*** Begin section ***
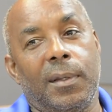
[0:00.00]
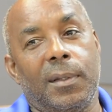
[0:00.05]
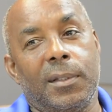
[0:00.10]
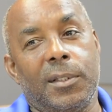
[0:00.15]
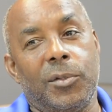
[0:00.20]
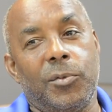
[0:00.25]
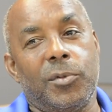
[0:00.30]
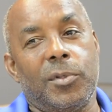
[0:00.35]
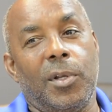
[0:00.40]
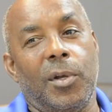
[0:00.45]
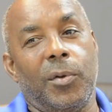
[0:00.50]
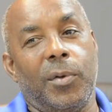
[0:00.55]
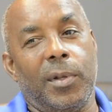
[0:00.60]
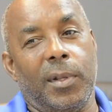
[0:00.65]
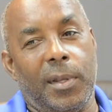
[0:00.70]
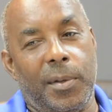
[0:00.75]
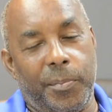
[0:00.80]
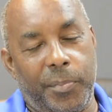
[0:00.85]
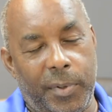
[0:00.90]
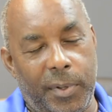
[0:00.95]
she was local
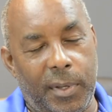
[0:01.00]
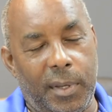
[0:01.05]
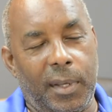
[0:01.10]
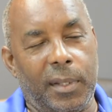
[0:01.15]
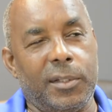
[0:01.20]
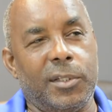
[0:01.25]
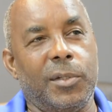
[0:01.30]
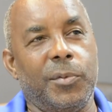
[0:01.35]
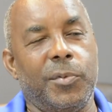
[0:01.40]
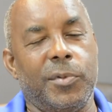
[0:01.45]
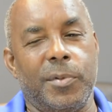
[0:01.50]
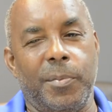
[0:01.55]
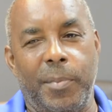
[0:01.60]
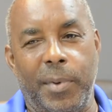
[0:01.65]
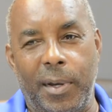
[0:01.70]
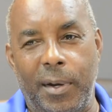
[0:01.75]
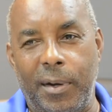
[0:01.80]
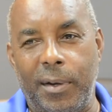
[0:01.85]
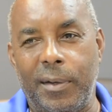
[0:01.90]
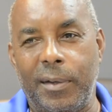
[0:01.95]
MP, and yeah. she was a
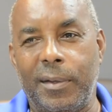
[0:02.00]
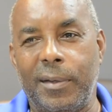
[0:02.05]
mayor.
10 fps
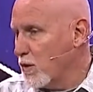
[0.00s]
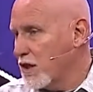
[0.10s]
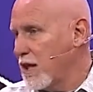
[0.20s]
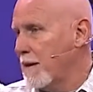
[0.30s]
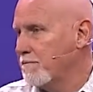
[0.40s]

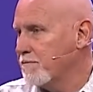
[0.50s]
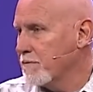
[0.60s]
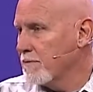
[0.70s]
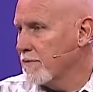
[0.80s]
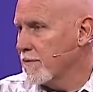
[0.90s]
with them,
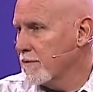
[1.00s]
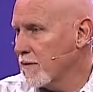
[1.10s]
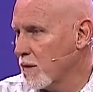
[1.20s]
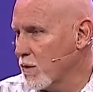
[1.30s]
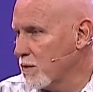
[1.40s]

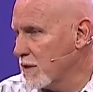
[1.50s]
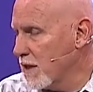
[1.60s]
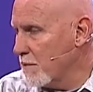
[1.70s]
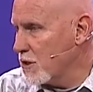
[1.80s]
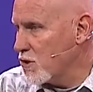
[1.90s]
that we would
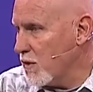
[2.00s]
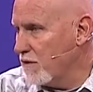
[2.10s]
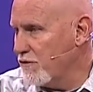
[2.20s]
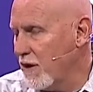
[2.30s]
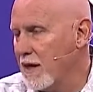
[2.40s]

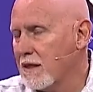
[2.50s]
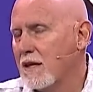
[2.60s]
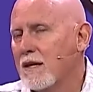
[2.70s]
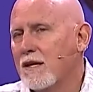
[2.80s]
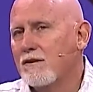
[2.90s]
demonstrate faith
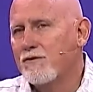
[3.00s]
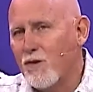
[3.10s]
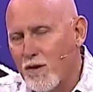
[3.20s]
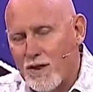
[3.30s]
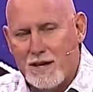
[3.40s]

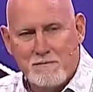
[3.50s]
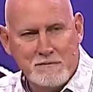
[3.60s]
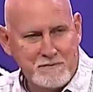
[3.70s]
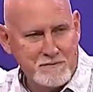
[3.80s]
for them.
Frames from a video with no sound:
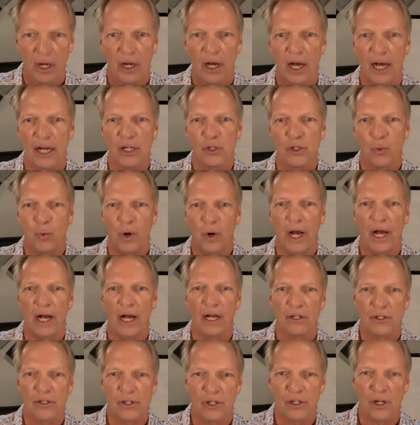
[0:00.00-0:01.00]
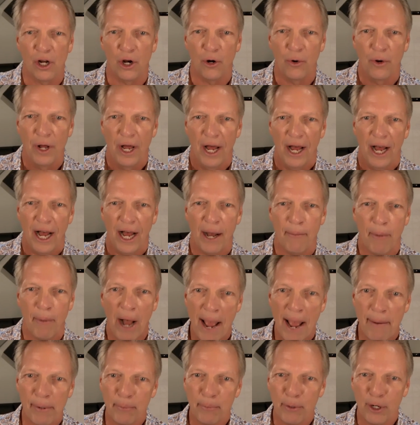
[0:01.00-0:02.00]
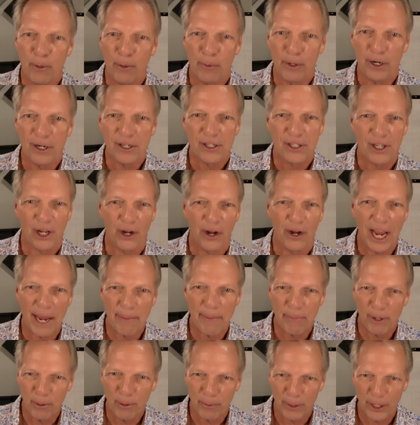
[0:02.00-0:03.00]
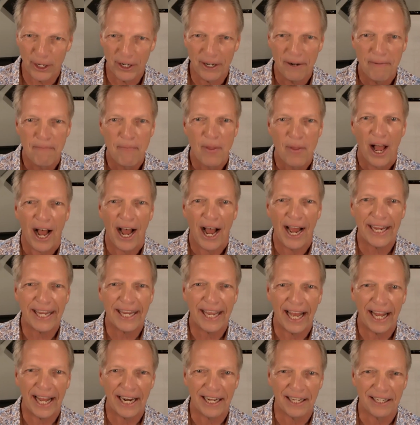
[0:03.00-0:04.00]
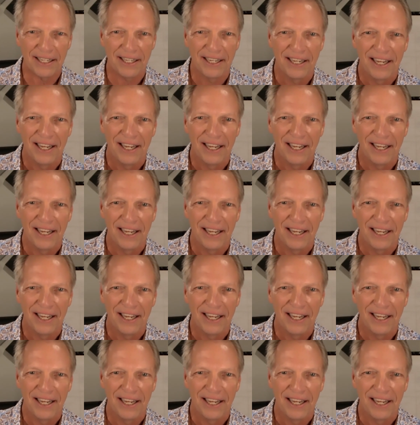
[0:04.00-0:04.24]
as well. So um, I'm a boomer. So, hey, boomer, I get it.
*** End section ***
**ASSIGNED TASK**
Without the pictures, retype all of the data above exactly.

**TASK OUTPUT**
[0:00.00]
[0:00.05]
[0:00.10]
[0:00.15]
[0:00.20]
[0:00.25]
[0:00.30]
[0:00.35]
[0:00.40]
[0:00.45]
[0:00.50]
[0:00.55]
[0:00.60]
[0:00.65]
[0:00.70]
[0:00.75]
[0:00.80]
[0:00.85]
[0:00.90]
[0:00.95]
she was local
[0:01.00]
[0:01.05]
[0:01.10]
[0:01.15]
[0:01.20]
[0:01.25]
[0:01.30]
[0:01.35]
[0:01.40]
[0:01.45]
[0:01.50]
[0:01.55]
[0:01.60]
[0:01.65]
[0:01.70]
[0:01.75]
[0:01.80]
[0:01.85]
[0:01.90]
[0:01.95]
MP, and yeah. she was a
[0:02.00]
[0:02.05]
mayor.
10 fps
[0.00s]
[0.10s]
[0.20s]
[0.30s]
[0.40s]

[0.50s]
[0.60s]
[0.70s]
[0.80s]
[0.90s]
with them,
[1.00s]
[1.10s]
[1.20s]
[1.30s]
[1.40s]

[1.50s]
[1.60s]
[1.70s]
[1.80s]
[1.90s]
that we would
[2.00s]
[2.10s]
[2.20s]
[2.30s]
[2.40s]

[2.50s]
[2.60s]
[2.70s]
[2.80s]
[2.90s]
demonstrate faith
[3.00s]
[3.10s]
[3.20s]
[3.30s]
[3.40s]

[3.50s]
[3.60s]
[3.70s]
[3.80s]
for them.
Frames from a video with no sound:
[0:00.00-0:01.00]
[0:01.00-0:02.00]
[0:02.00-0:03.00]
[0:03.00-0:04.00]
[0:04.00-0:04.24]
as well. So um, I'm a boomer. So, hey, boomer, I get it.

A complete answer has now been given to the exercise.